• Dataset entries

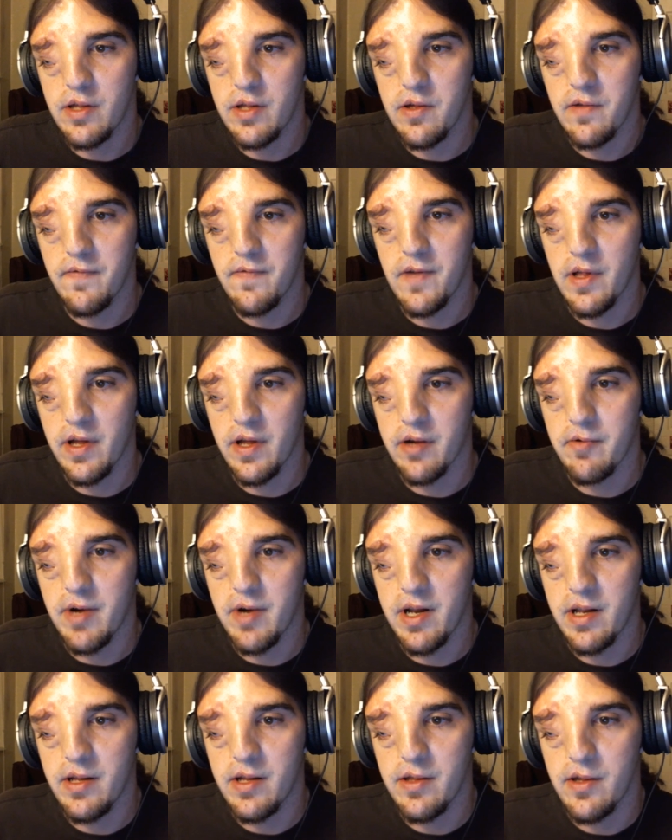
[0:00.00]
you know, I just
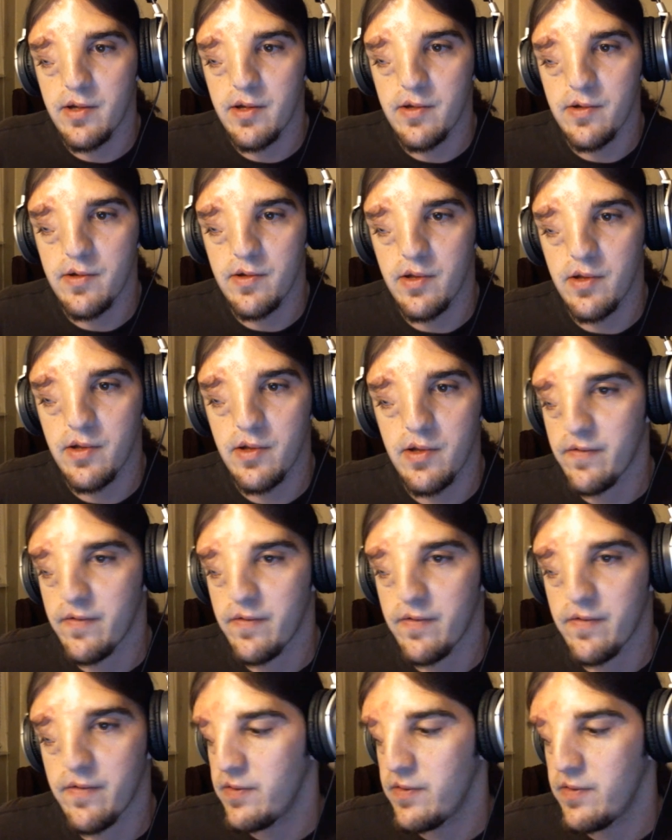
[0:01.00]
feel like writing this
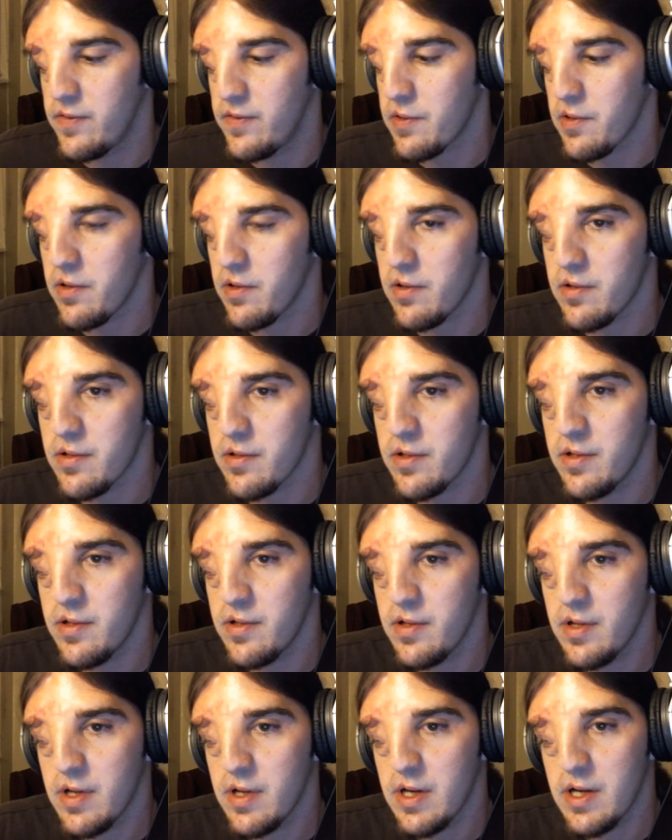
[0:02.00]
stuff. That's
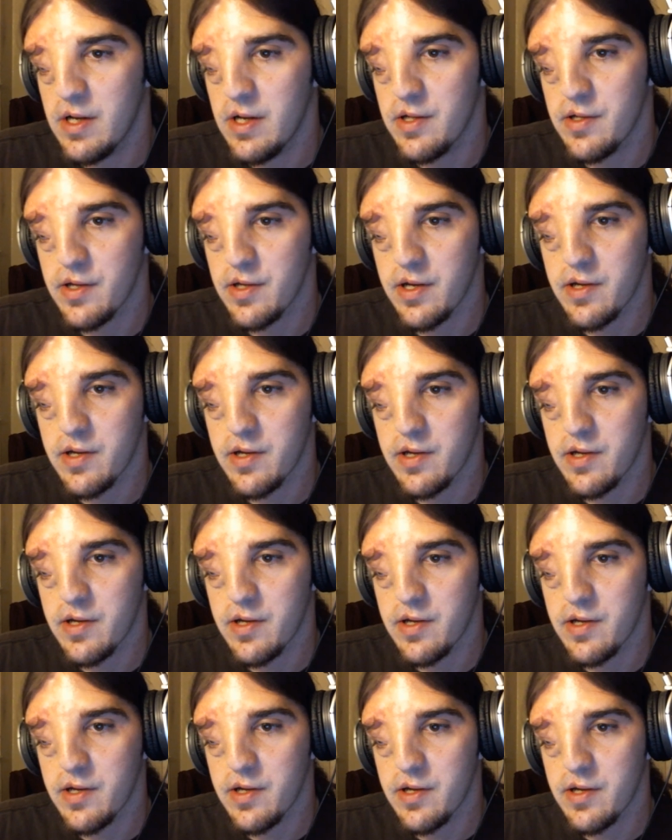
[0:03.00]
all.
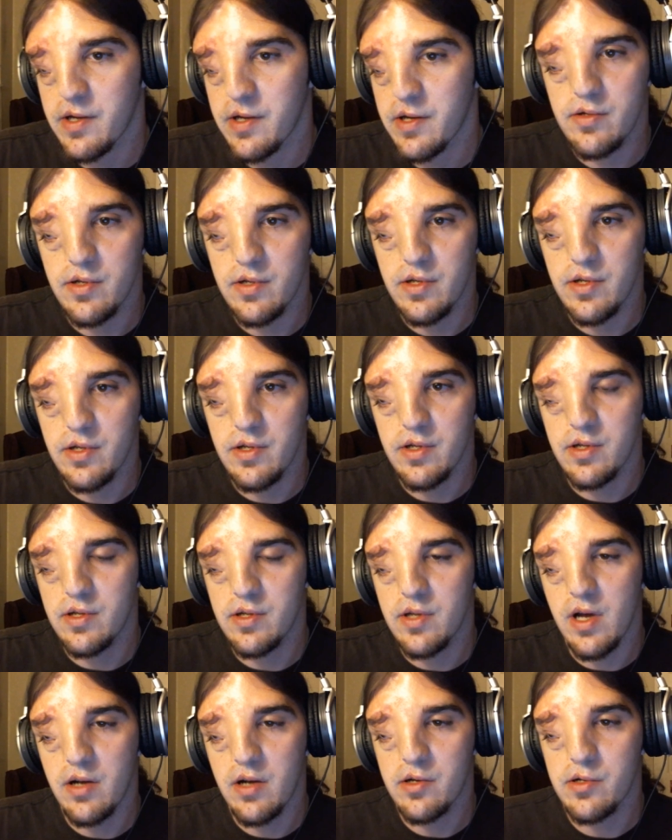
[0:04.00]
It's like hmm. it's not,
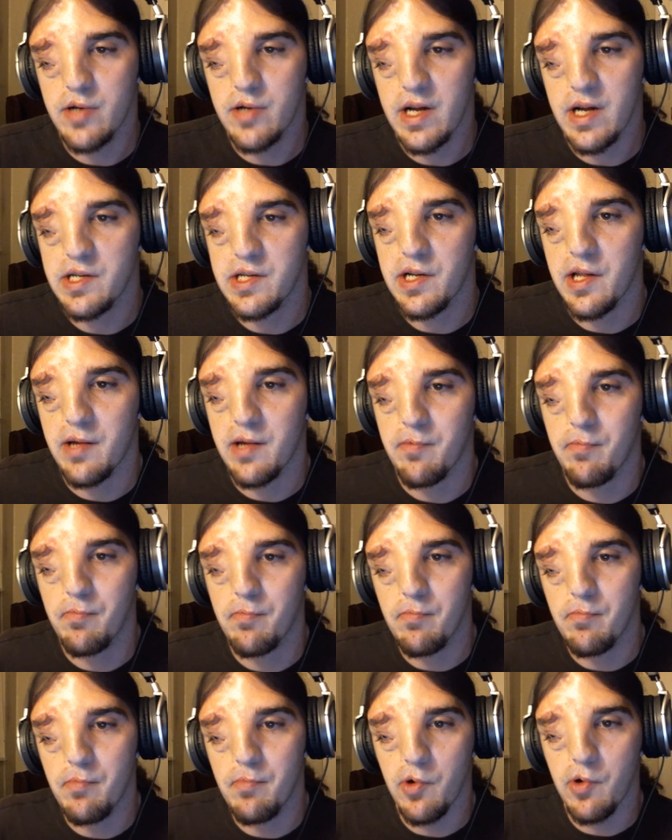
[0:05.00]
not
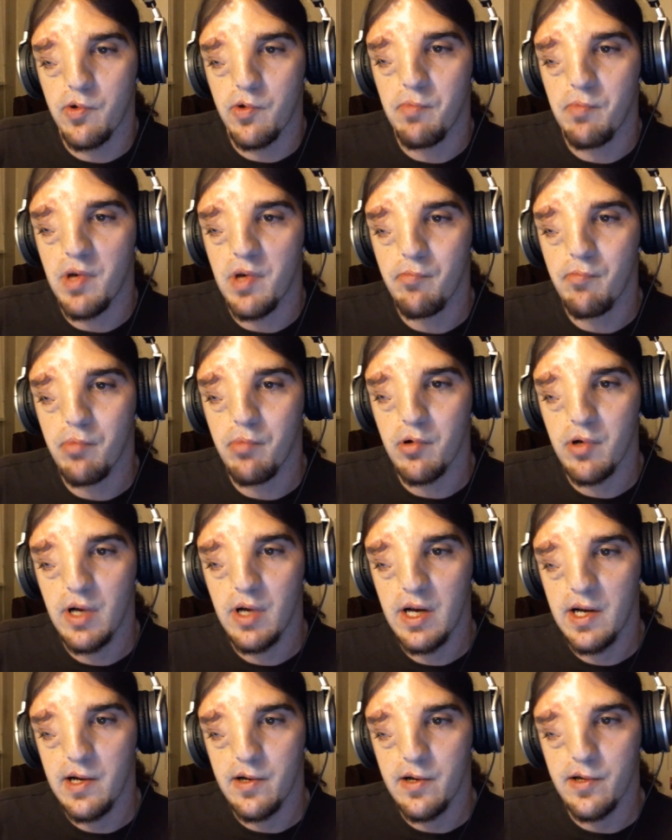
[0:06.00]
directed at most
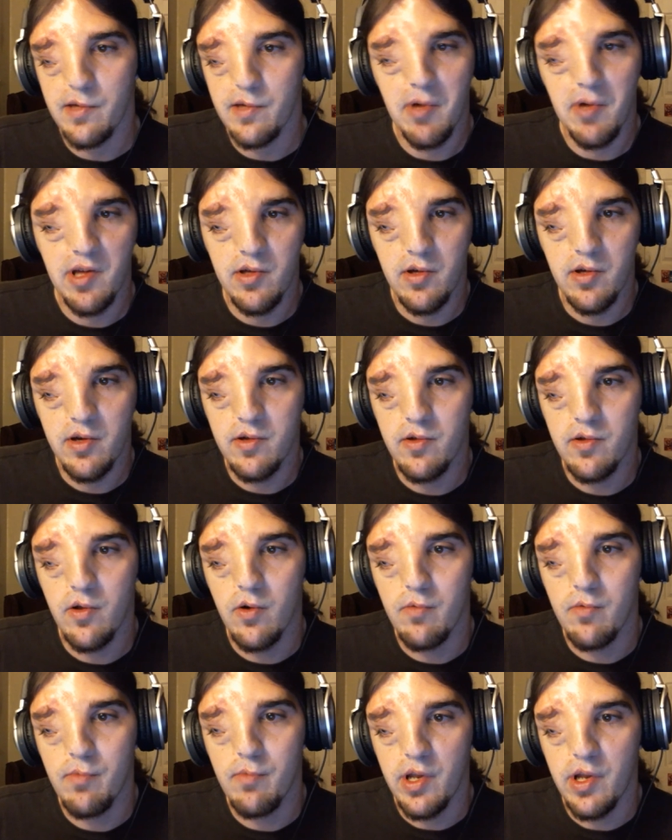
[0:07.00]
people,
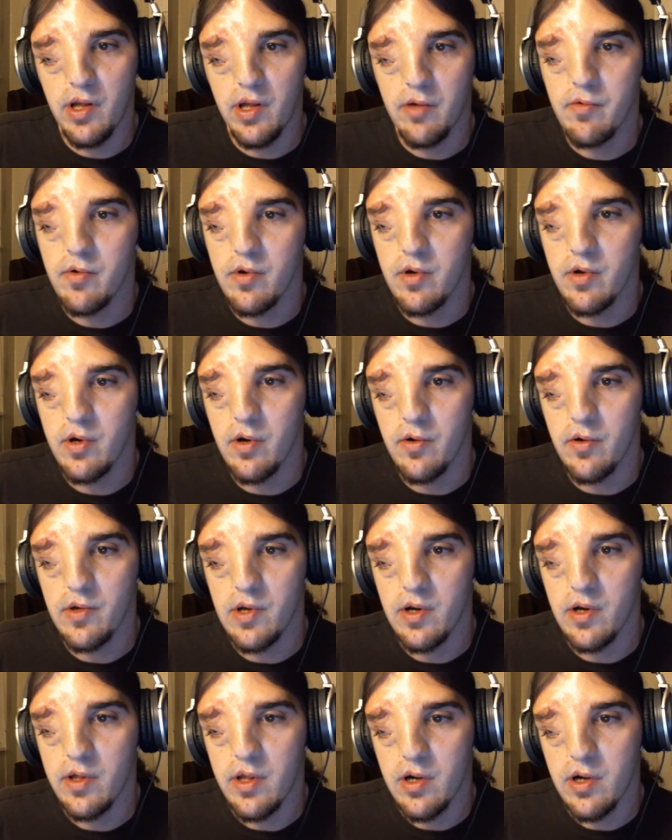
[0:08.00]
especially because nobody
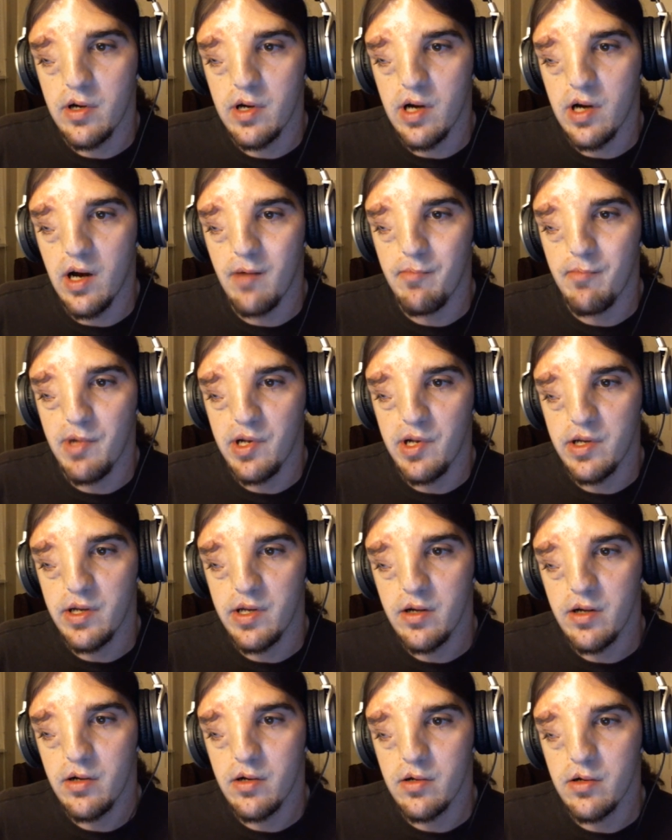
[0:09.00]
goes on there
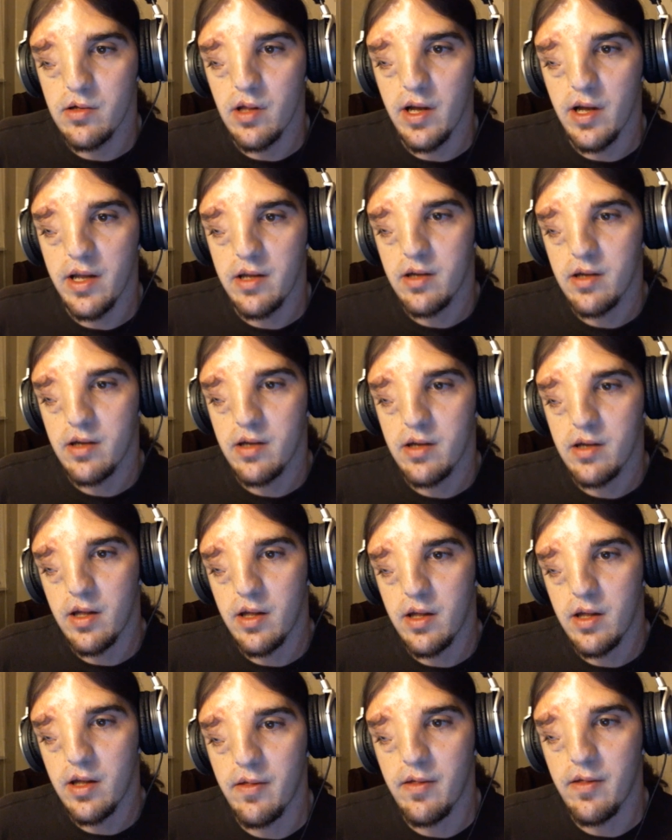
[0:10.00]
commenting or
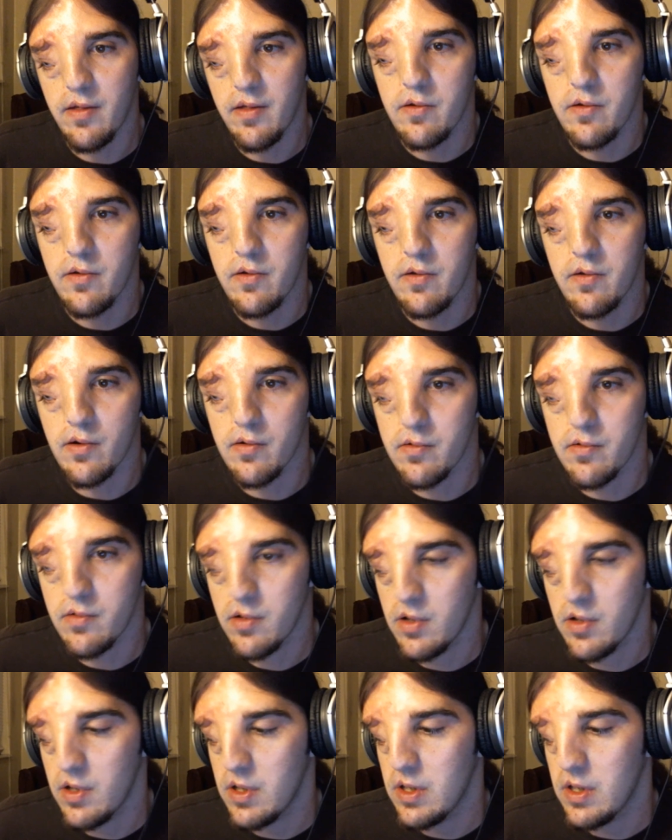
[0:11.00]
liking anything.
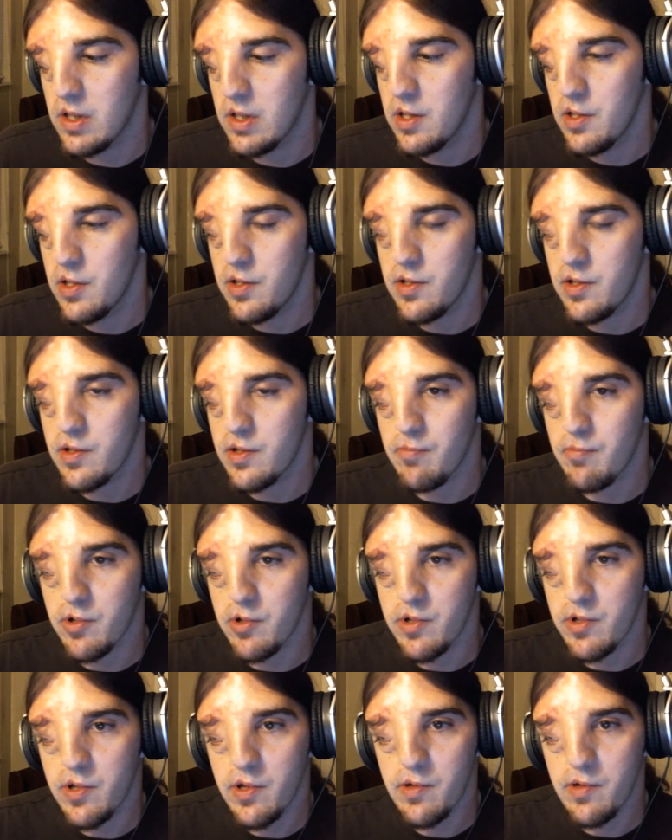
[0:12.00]
So,
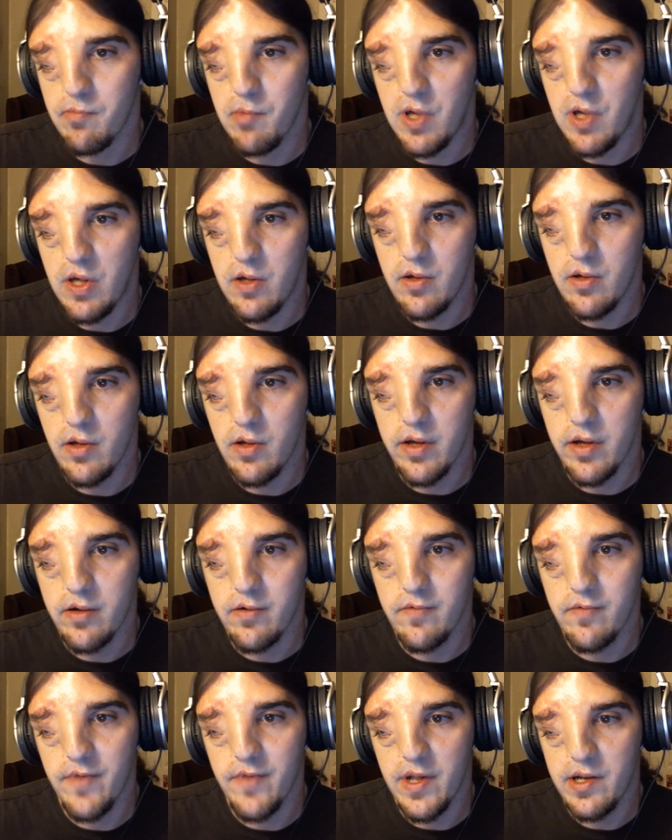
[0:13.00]
it's more just
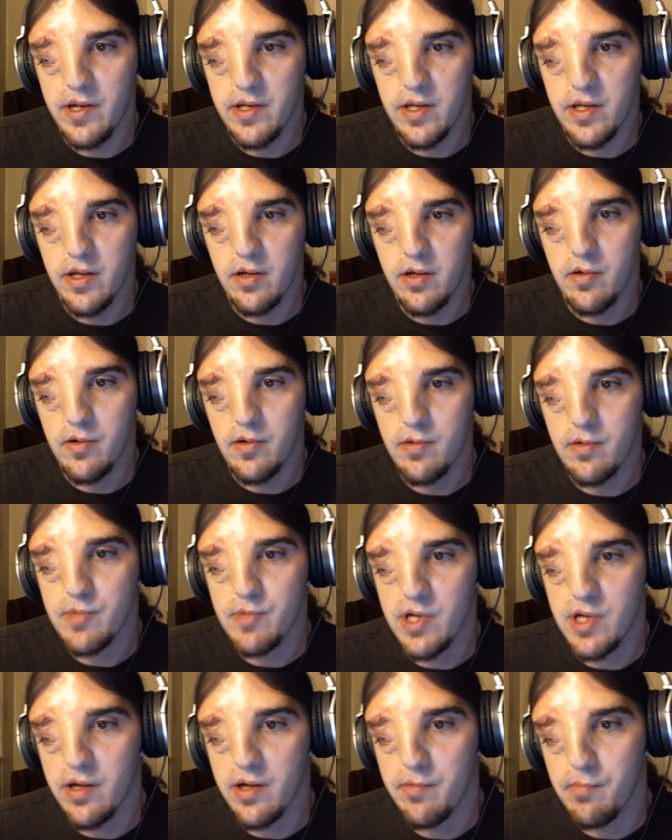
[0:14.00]
me like
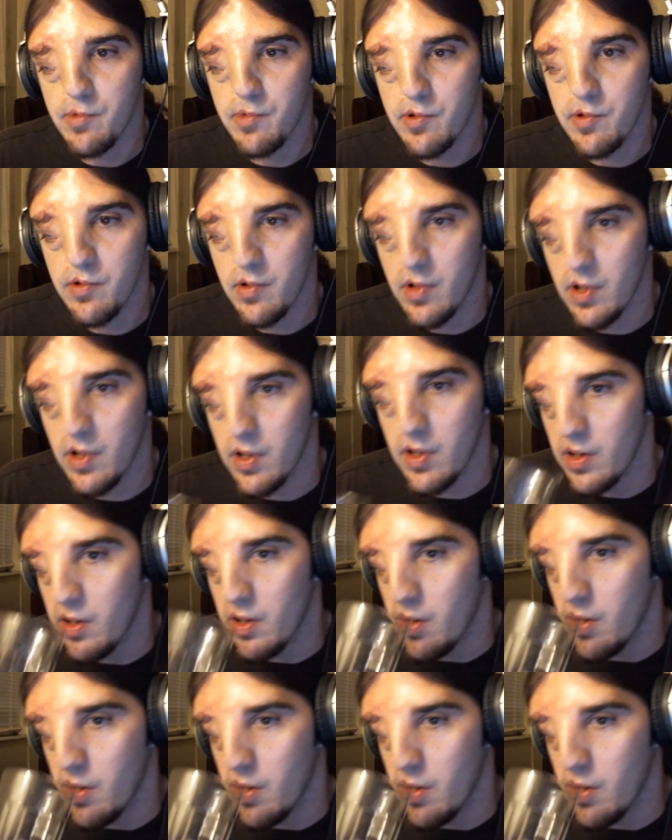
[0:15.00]
venting sometimes.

• How to complete this task
Output all lines above precisely. Pictures are to be left out.

• Reply to the task
[0:00.00]
you know, I just
[0:01.00]
feel like writing this
[0:02.00]
stuff. That's
[0:03.00]
all.
[0:04.00]
It's like hmm. it's not,
[0:05.00]
not
[0:06.00]
directed at most
[0:07.00]
people,
[0:08.00]
especially because nobody
[0:09.00]
goes on there
[0:10.00]
commenting or
[0:11.00]
liking anything.
[0:12.00]
So,
[0:13.00]
it's more just
[0:14.00]
me like
[0:15.00]
venting sometimes.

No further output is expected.